• _Exercise instructions_:
Pictures in the records are to be excluded from an otherwise exact copy.

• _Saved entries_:
==*==
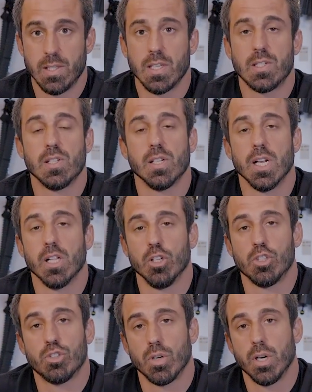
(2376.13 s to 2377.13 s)
This is an
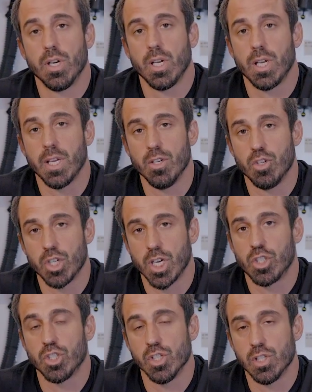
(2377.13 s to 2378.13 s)
electronic
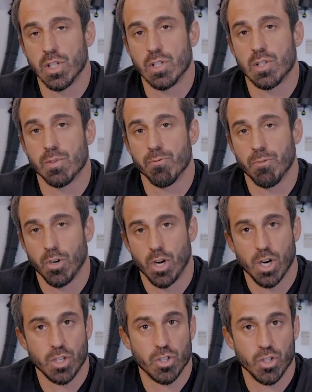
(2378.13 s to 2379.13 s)
injection system for
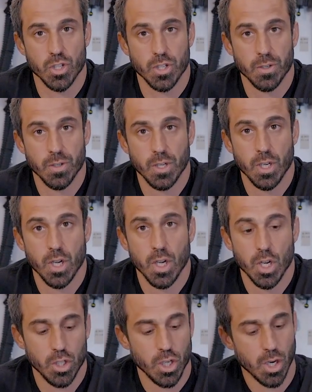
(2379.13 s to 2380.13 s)
oxygen.
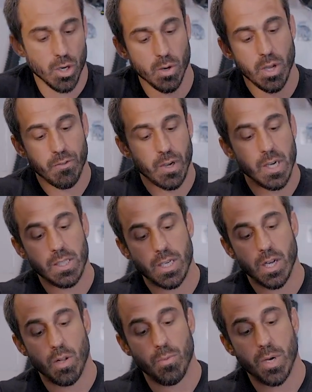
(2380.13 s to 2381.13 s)
So if I
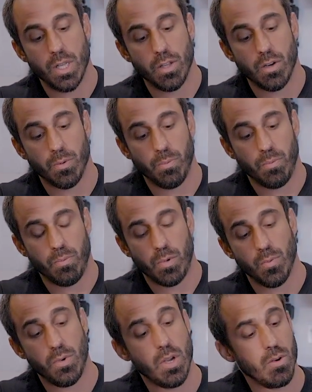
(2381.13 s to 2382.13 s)
tell my little
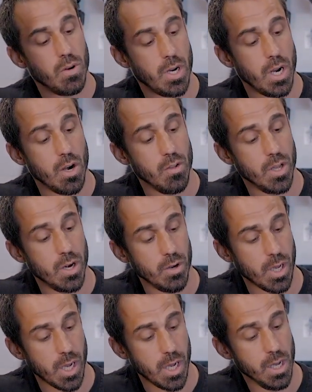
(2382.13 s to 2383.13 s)
computer here that,
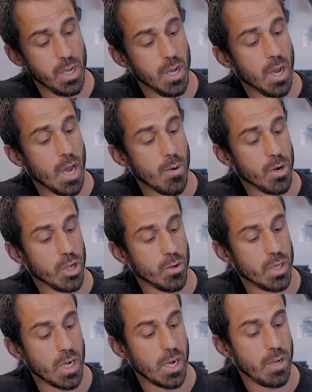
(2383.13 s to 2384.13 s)
okay, I want to go
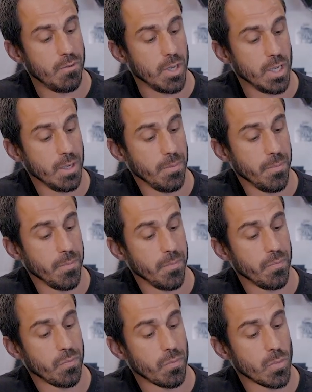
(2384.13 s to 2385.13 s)
diving,
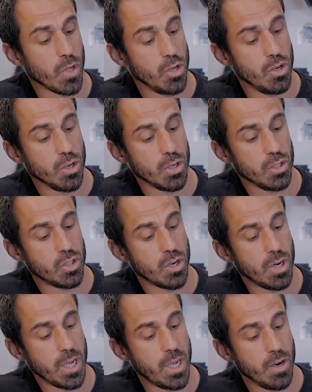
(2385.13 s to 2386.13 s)
you're going to
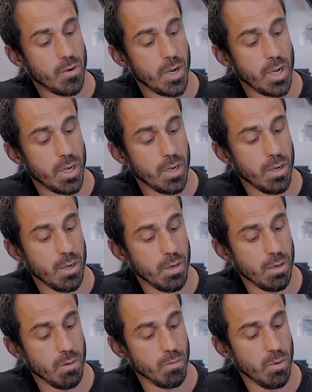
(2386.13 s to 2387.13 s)
start hearing,
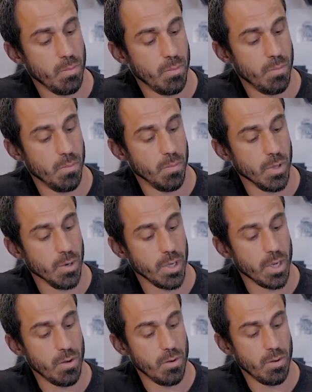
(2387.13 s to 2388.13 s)
whoop, there we
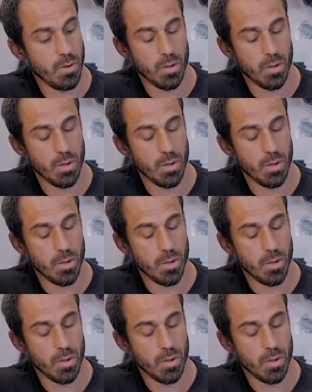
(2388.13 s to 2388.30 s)
go.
==*==
• _Written reply_:
(2376.13 s to 2377.13 s)
This is an
(2377.13 s to 2378.13 s)
electronic
(2378.13 s to 2379.13 s)
injection system for
(2379.13 s to 2380.13 s)
oxygen.
(2380.13 s to 2381.13 s)
So if I
(2381.13 s to 2382.13 s)
tell my little
(2382.13 s to 2383.13 s)
computer here that,
(2383.13 s to 2384.13 s)
okay, I want to go
(2384.13 s to 2385.13 s)
diving,
(2385.13 s to 2386.13 s)
you're going to
(2386.13 s to 2387.13 s)
start hearing,
(2387.13 s to 2388.13 s)
whoop, there we
(2388.13 s to 2388.30 s)
go.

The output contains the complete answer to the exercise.